Journal of Clinical Chemistry and Clinical Biochemistry. Factors that can precipitate all subtypes include excess hepatic iron, ethanol use, hepatitis C, HIV infection, estrogen administration, and induction of cytochrome P enzymes, as occurs in smokers. All subtypes respond to repeated phlebotomy or low-dose chloroquine or hydroxychloroquine.
Hepatoerythropoietic porphyria HEP is an autosomal recessive disease resulting from the marked systemic deficiency of UROD, and clinically resembles CEP with hemolysis, anemia, increased erythrocyte porphyrins, and cutaneous photosensitivity, usually from birth. Hereditary coproporphyria HCP is an autosomal dominant hepatic porphyria resulting from the half-normal activity of coproporphyrinogen oxidase CPO.
The clinical features, precipitating factors, and treatment are essentially identical to those of AIP. Occasional skin photosensitivity occurs. Variegate porphyria VP is an autosomal dominant hepatic porphyria due to the half-normal activity of protoporphyrinogen oxidase PPO.
The clinical features, precipitating factors, and treatment are similar to those of AIP. Photosensitivity is more common than in HCP. The skin lesions are readily confused with PCT and do not respond to phlebotomy or chloroquine. A founder mutation is responsible for its high prevalence in South Africa.
Erythropoietic protoporphyria EPP is an autosomal dominant disorder due to the decreased activity of ferrochelatase. Hepatocellular carcinoma without cirrhosis: The cause of hyponatremia is not clear; both SIADH syndrome of inappropriate antidiuretic intermitgant release and renal salt wasting have been proposed as mechanisms.

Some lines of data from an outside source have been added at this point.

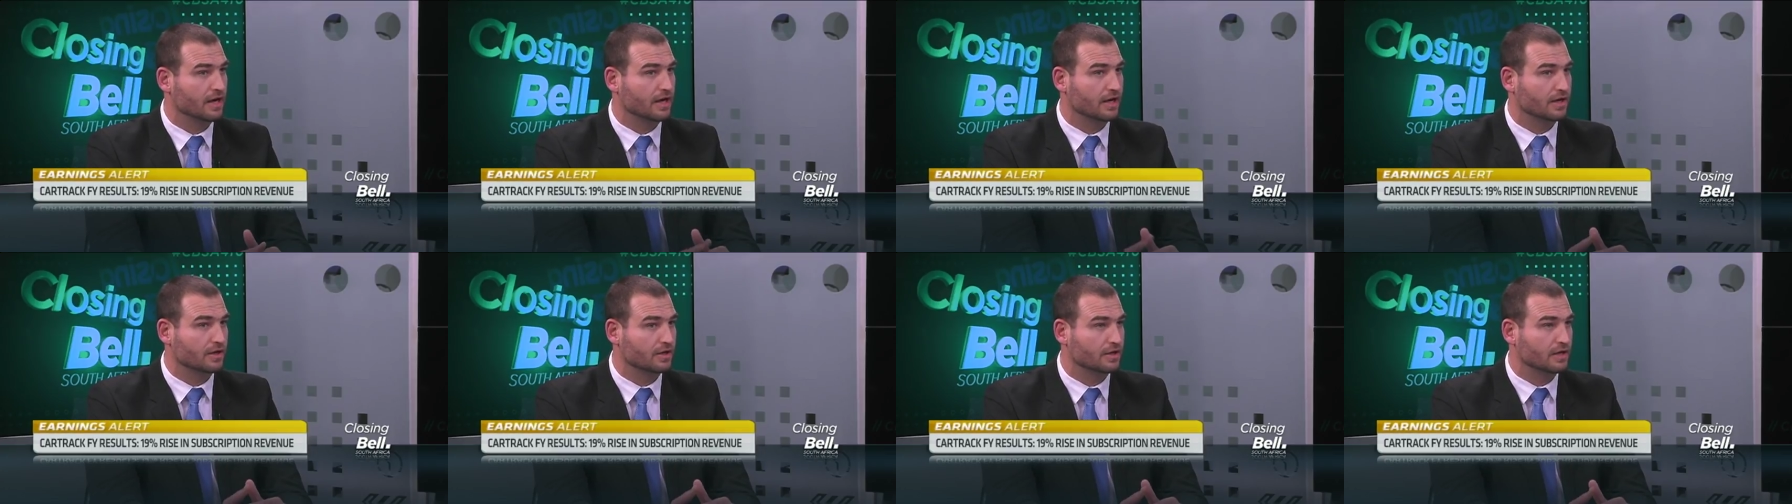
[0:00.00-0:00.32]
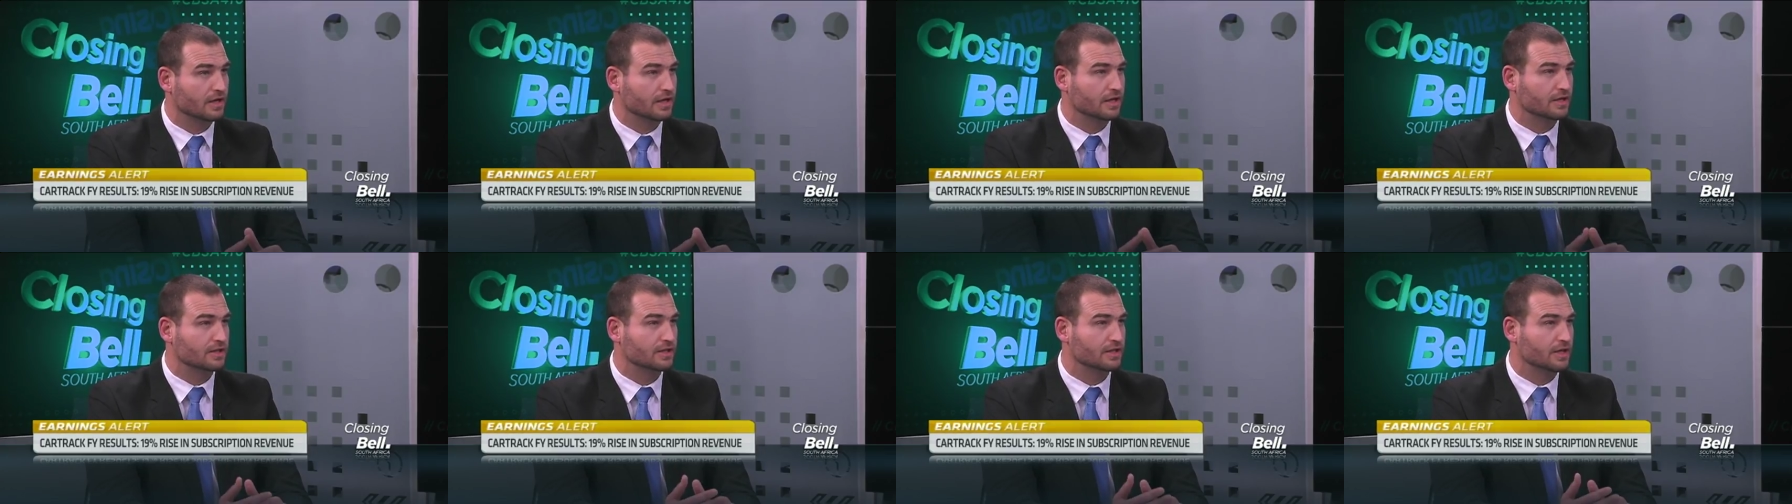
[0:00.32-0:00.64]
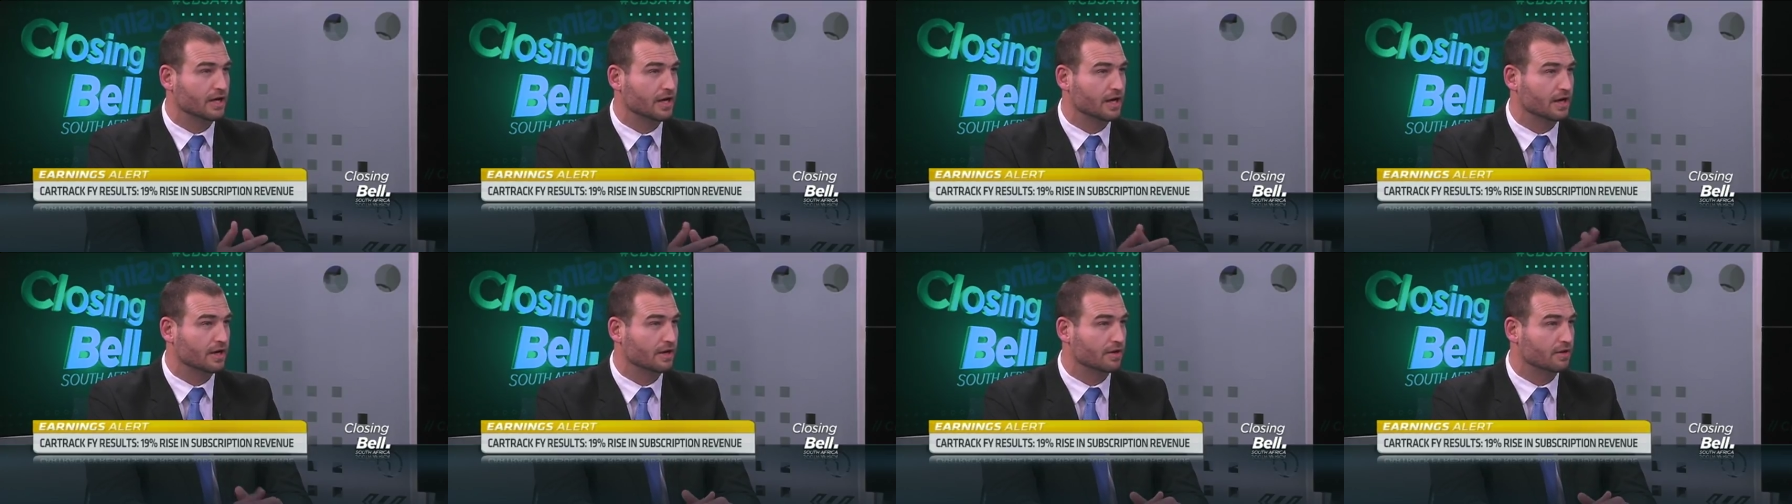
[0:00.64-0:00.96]

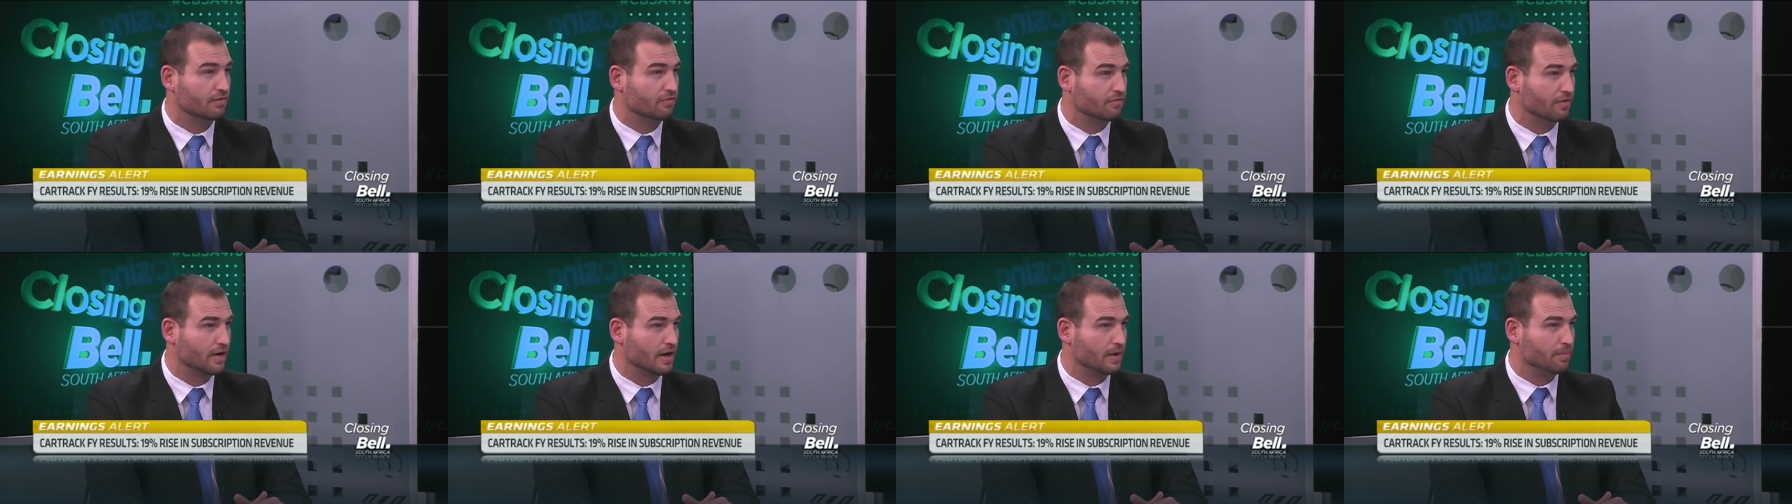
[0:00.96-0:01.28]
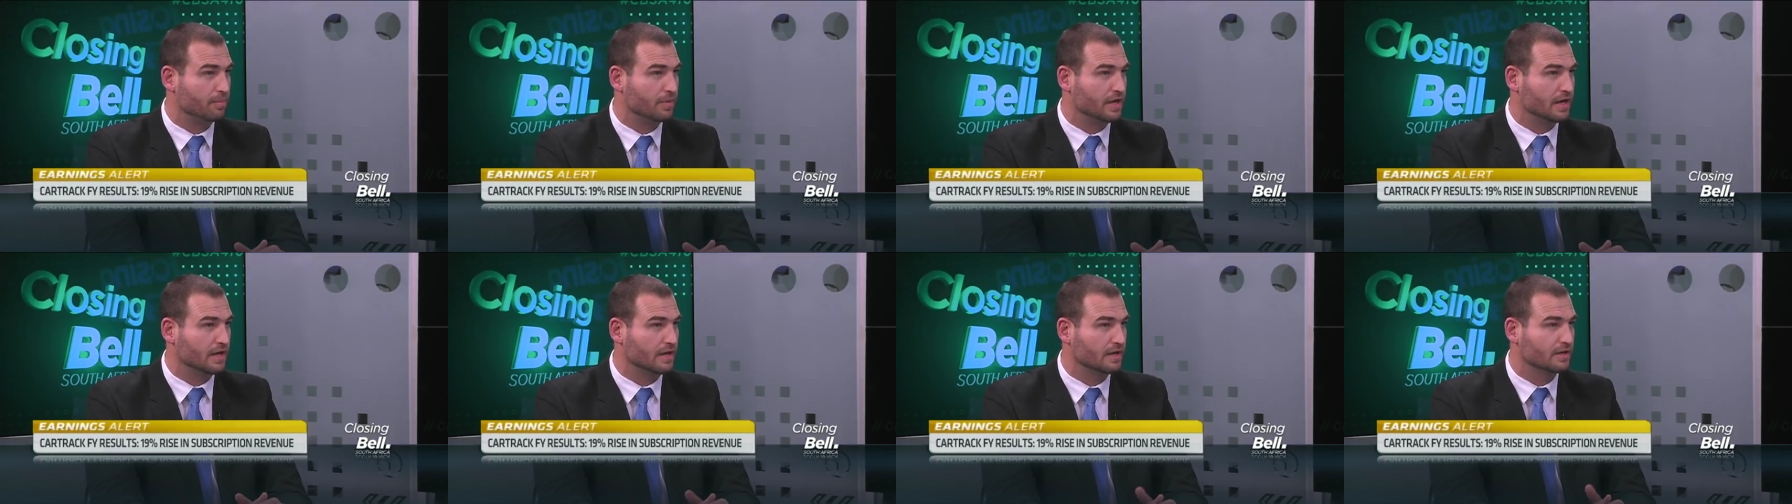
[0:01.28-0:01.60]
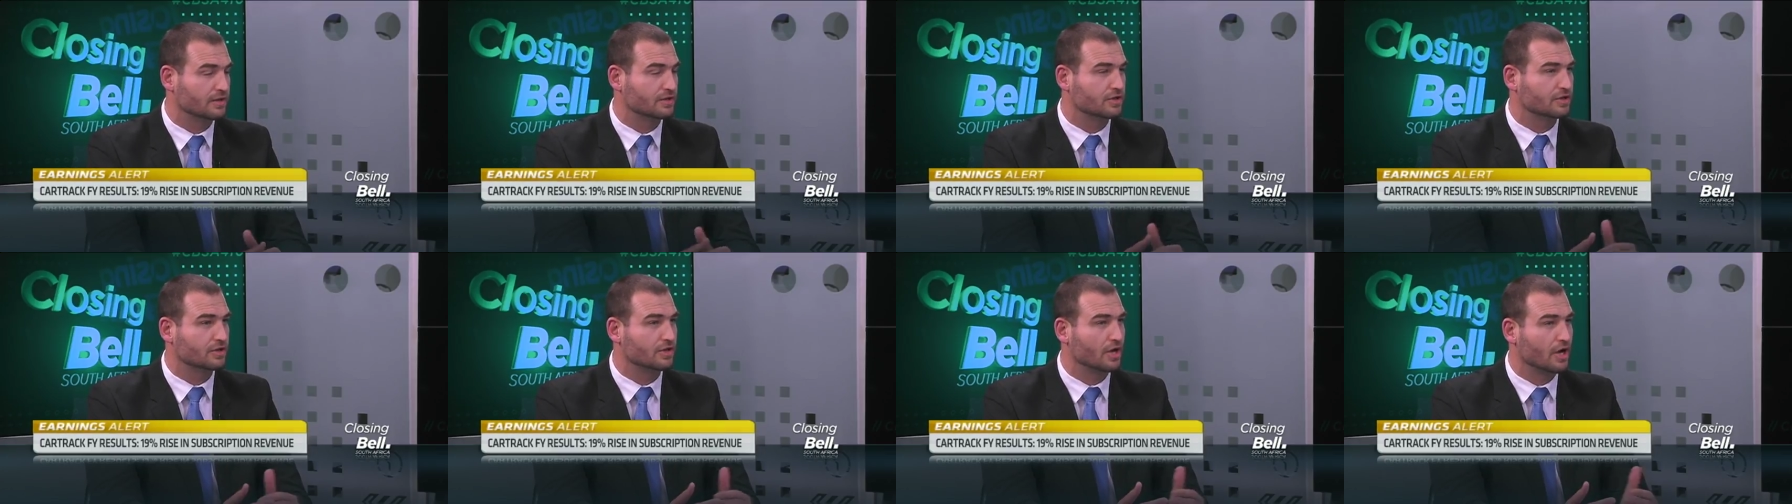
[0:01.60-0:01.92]
Indonesia, the
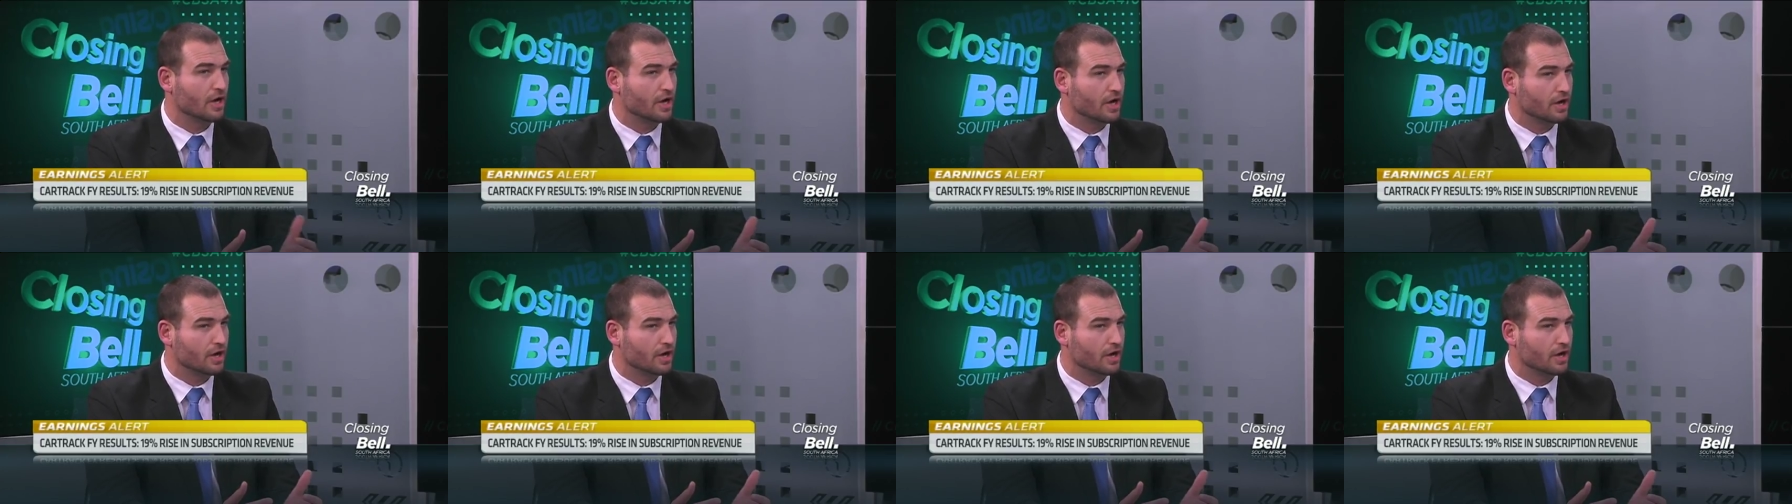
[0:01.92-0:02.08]
Philippines,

Porphyrias are caused by mutations in genes that encode enzymes in heme synthesis. Acute intermittent porphyria with central pontine myelinolysis and cortical laminar necrosis.
Attacks may be complicated by neurologic findings mental changes, convulsions, and peripheral neuropathy that may progress to respiratory paralysisand hyponatremia. Assure that adequate nutrition is provided by a normal balanced diet. There are frequently secondary causes of dyslipidaemias, often reversible.

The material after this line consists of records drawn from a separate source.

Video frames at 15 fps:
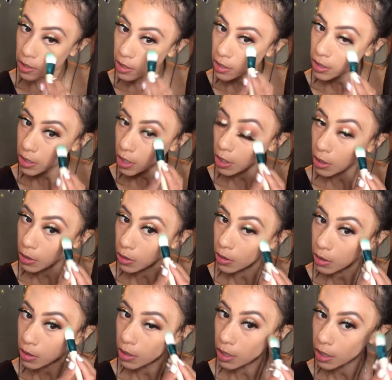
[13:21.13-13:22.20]
So
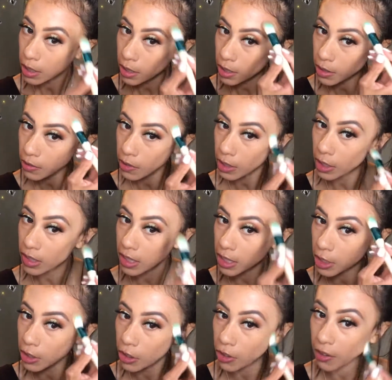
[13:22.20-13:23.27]
if it looks a
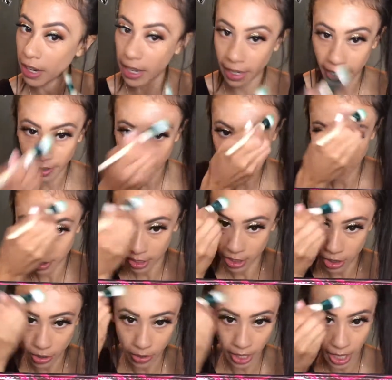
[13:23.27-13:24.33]
little cray,
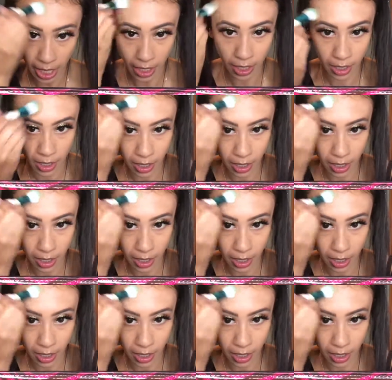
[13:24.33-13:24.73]
it's okay.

No recent formal study has been performed, but informal feedback from experienced clinicians at international porphyria meetings indicates that few patients have benefited from this treatment. Acute intermittent porphyria can be precipitated by conditions that increase hepatic heme synthesis such as medications, stress, starvation, severe illness, infection, surgery, smoking, and alcohol.
Treatment of acute akit.
Penetrance The penetrance for clinical manifestations of an HMBS pathogenic variant is not accurately known. The main exception is Sweden where the prevalence of AIP is high 1 per people in northern Sweden due to a founder effect.
Specific treatment should be started as soon as the diagnosis is established unless the attack is mild and clearly resolving.